March 2009 - Funders Briefing

A Funder's Look at Effective Strategies on Capacity Building and Community Engagement for Social Change

Co-presented with Minnesota Council on Foundations, Northwest Area Foundation, AAPIP Minnesota chapter, and PFund Foundation

On March 26, 2009, thirty participants from leading Minnesota foundations attended a funder's session led by the NGEC to explore effective strategies on community engagement and capacity building for social change. Funders gained new thinking, tangible examples, and tools on how to more effectively engage and build with communities.

 

MN Funders Briefing - March 2009

 

Featured Resources and Tools:

NGEC Guide on Community Engagement: Making Social Justice Work Inclusive

NGEC Community Engagement Facilitation Guide that offers practical methods, tools, and exercises

NGEC Justice Rising: Sparking Dialogue for Democacy: videos and discussion guide

 

Funders explore effective strategies on community engagement and capacity building for social change.

With the economic downturn and increasing community needs - how can philanthropy create more meaningful and lasting impact?  The NGEC believes to effect current change and long-term change, it requires being intentional and strategic about building social justice capacity and the leadership of communities most impacted by inequity. On March 26, 2009, funders examined this very issue.

The NGEC highlighted our community engagement approach and process. Recognizing AAPI organizational leaders need, but rarely get support to reflect on their role, explore social justice, and how this translates into organizational practice, we provided 22 Minnesota AAPI community organizations with financial support, technical assistance, and peer-based learning spaces to engage their own stakeholders in such conversations.

Over six months, our partners addressed three goals:

  1. Better understand the community's issues and needs in the current environment,
  2. Assess the organization's role and capacity to meet those needs and
  3. explore the organization's vision for the community and how a social justice framework may fit.

Integral to the NGEC's community engagement approach is continually listening and learning from communities that ensures our strategies stay responsive and relevant to regional community contexts. Another key ingredient is being conversation-based. This builds upon how communities already address issues: through dialogue.

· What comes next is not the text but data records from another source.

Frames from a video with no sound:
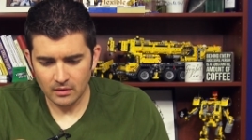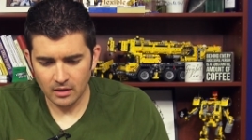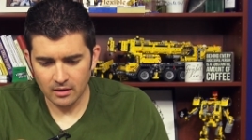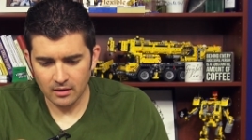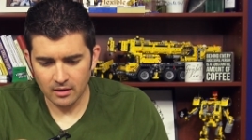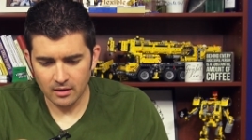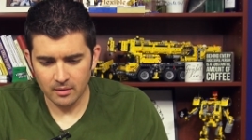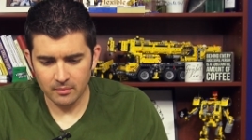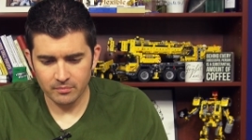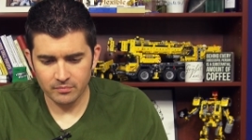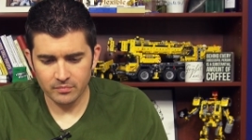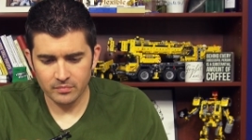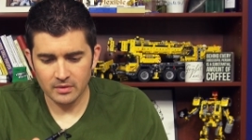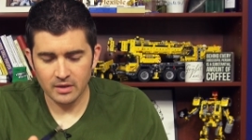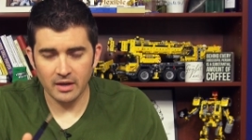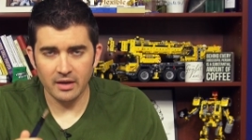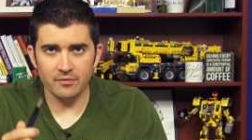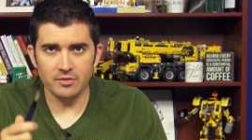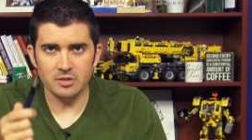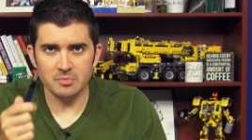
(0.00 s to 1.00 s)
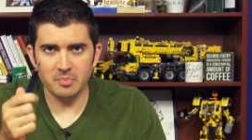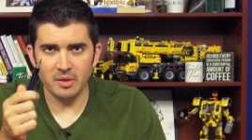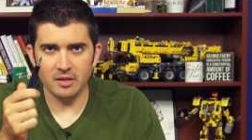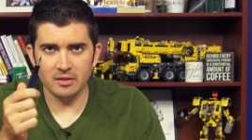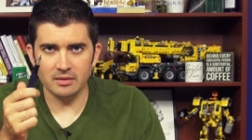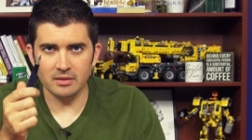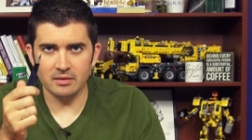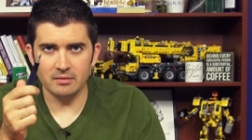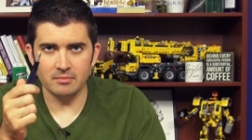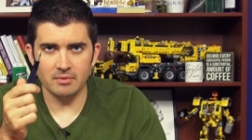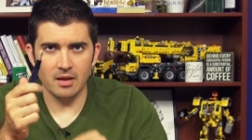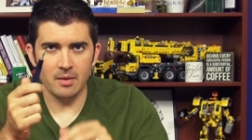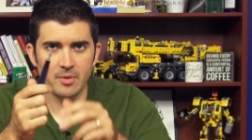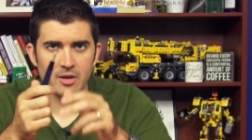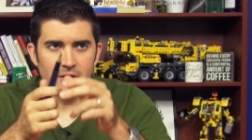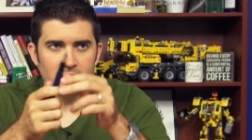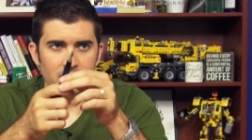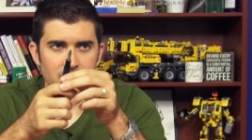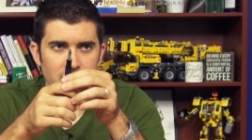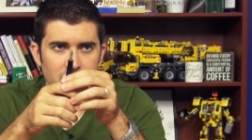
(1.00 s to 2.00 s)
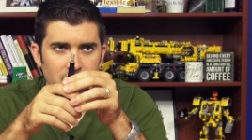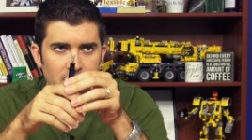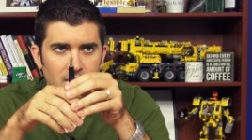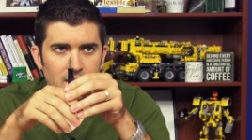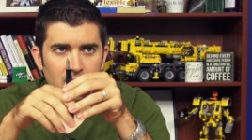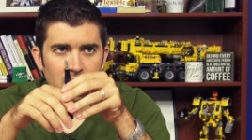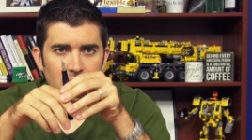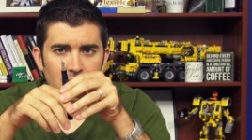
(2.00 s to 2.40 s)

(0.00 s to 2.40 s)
um, I have this Pelikan M800.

Supporting our partners in these ways not only enabled them to assess and reflect, but also informed us about the community's infrastructure and organizations' readiness for transformation and social change work.  Looking ahead, funders were invited to continue learning with the NGEC as we test out our social justice capacity building tools and resources through the Organizational Fellowship Program and explore the most salient aspects of our model for philanthropy.

 

So how does community engagement live and breathe in real practice?

Funders most valued hearing from the NGEC's community engagement partners' stories of impact. Pham Thi Hoa, Executive Director of CAPI (formerly Centre for Asian Pacific Islanders), a multi-service immigrant and refugee agency, emphasized, "it was important for CAPI to engage those they serve as part of our work to identify root causes of inequities and explore what is the most effective role that our organization can play in helping to address them." For CHAT (Center for Hmong Arts & Talent), "community engagement is essential to becoming more social justice focused," said Executive Director, Kathy Mouacheupao. By engaging Hmong youth and young artists, CHAT gained valuable new insights about their past and present role, which they used to help set their future direction. Both CAPI and CHAT are NGEC Organizational Fellowship Program Recipients.

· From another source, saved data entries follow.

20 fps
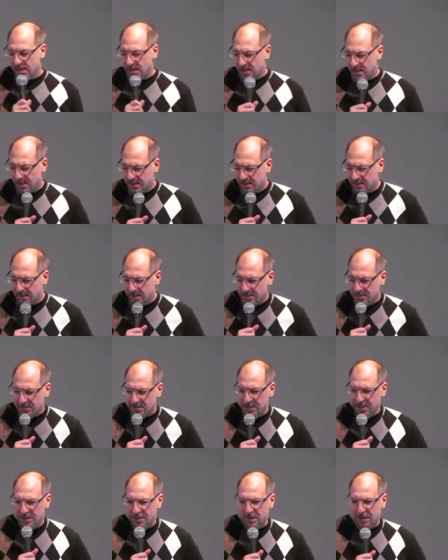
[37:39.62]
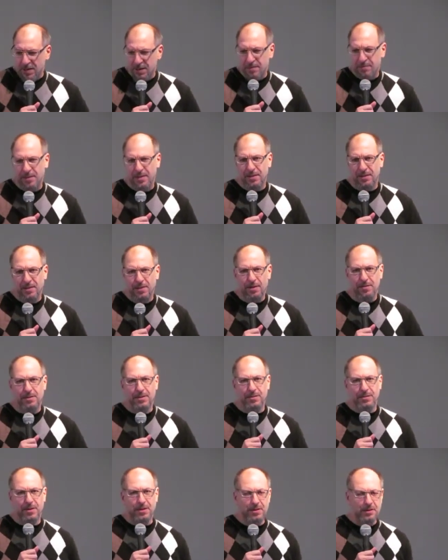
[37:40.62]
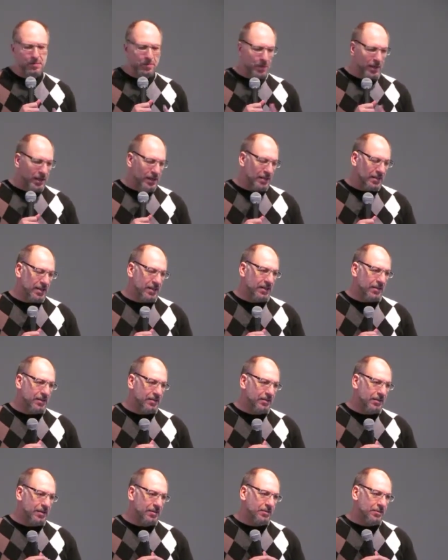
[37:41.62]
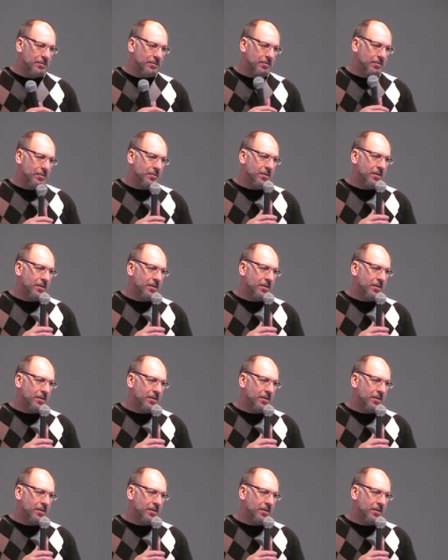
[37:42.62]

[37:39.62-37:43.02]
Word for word: Uh, so my thought, my thought was while I was praying, like, okay, so what are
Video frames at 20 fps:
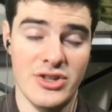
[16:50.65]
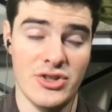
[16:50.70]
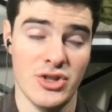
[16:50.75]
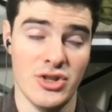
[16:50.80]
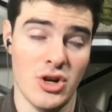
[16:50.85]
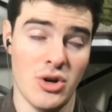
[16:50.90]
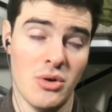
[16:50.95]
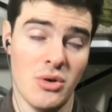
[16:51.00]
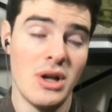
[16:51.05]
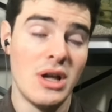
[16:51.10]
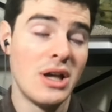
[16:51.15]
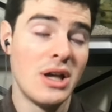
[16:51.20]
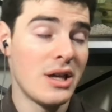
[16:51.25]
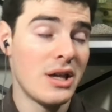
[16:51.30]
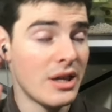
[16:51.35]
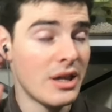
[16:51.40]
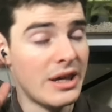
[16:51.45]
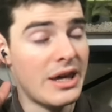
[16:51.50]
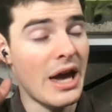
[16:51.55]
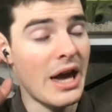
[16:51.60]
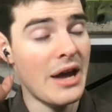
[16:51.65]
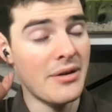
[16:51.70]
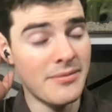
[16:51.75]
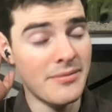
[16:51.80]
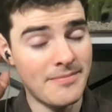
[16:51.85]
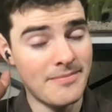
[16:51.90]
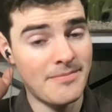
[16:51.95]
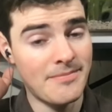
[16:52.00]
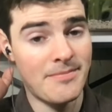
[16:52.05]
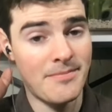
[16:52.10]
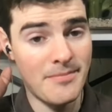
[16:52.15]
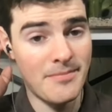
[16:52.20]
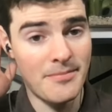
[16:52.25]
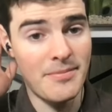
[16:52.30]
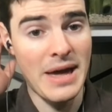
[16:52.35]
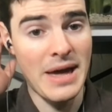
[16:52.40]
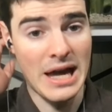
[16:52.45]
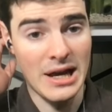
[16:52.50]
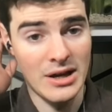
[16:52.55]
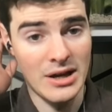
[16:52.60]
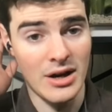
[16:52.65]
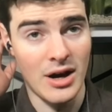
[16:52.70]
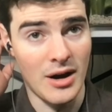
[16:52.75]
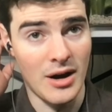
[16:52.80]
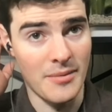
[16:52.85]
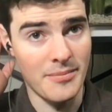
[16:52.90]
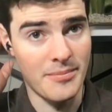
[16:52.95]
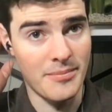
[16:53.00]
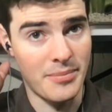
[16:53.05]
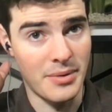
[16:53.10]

so getting back up.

The third key ingredient of the NGEC's community engagement approach is to determine how the information gets used. Our key learnings critically informed our strategies to strengthen community capacity and create an environment for social justice to thrive. The result is the NGEC's social justice capacity building framework and Organizational Fellowship Program.

MN Funders Briefing - March 2009

For an example of one local funder's method to community engagement, the PFund Foundation shared how through community conversations, they were able to build trust and to learn about priority issues concerning LGBTQ people of color PFund's community conversation participants, Max Gries, Co-Chair of MN Transgender Health Coalition and Rogelio Munoz, Executive Director of Chicano Latino Affairs Council, emphasized that it was valuable to create a space for LGBTQ people of color to discuss issues of racial equity with each other and with PFund. And the need that emerged was developing LGBTQ people of color leaders. PFund's community engagement method, in turn, helped shape the Foundation's racial equity lens to their social justice grantmaking.

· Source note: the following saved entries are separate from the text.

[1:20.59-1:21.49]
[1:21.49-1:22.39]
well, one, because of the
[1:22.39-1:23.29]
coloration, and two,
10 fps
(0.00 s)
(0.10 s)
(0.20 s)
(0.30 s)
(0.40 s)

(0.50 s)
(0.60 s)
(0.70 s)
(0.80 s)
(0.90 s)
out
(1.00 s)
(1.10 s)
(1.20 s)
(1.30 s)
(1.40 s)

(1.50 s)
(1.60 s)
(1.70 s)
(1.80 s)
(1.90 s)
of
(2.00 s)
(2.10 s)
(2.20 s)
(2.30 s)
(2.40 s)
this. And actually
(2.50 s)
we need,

Reflecting on the session, one participant said, "It was valuable to hear and learn how community organizations created new ways to bring in community voices and to build community ownership." Another said, "the NGEC's process gave me new ideas about how our foundation could be more intentional about engaging communities to build our understanding of issues and needs and be more strategic in our grantmaking." Several funders hope to learn more about the NGEC's social justice capacity building and its potential applications.

Moving forward, AAPIP's Executive Director, Peggy Saika invited funders to join us in ongoing conversations. "We see this as an opportunity to learn together as we test out our capacity building tools, and explore how BRIDGE, a national capacity building resource across communities, could be relevant in Minnesota and the Midwest."